Your objective =>
Give a verbatim copy of the data, leaving the pictures out.

Given data =>
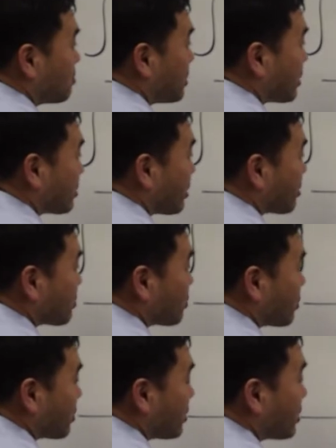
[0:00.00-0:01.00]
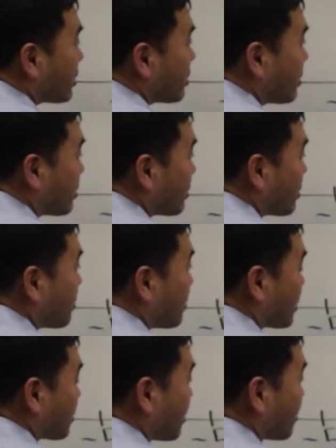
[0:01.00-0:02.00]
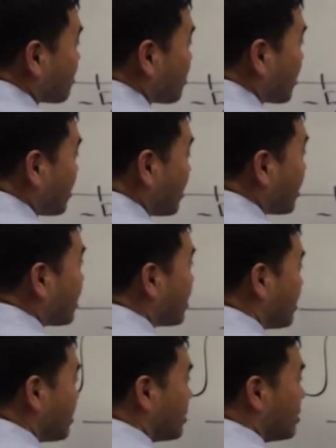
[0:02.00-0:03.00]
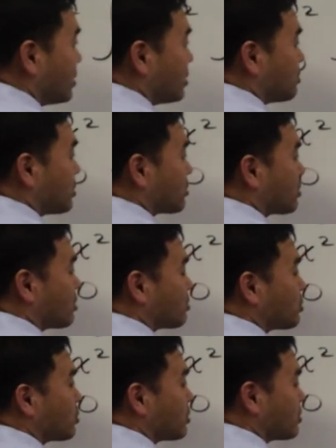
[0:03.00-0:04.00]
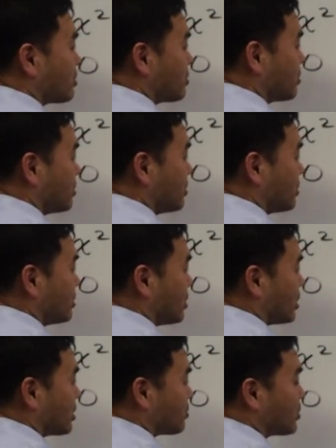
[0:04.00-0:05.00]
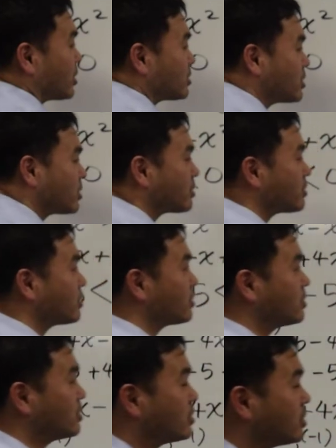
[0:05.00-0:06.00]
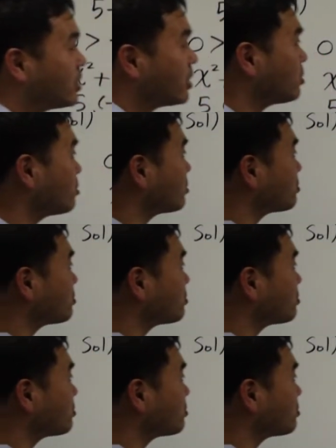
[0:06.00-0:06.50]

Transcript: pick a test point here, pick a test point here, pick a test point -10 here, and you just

Reply to the task =>
[0:00.00-0:01.00]
[0:01.00-0:02.00]
[0:02.00-0:03.00]
[0:03.00-0:04.00]
[0:04.00-0:05.00]
[0:05.00-0:06.00]
[0:06.00-0:06.50]

Transcript: pick a test point here, pick a test point here, pick a test point -10 here, and you just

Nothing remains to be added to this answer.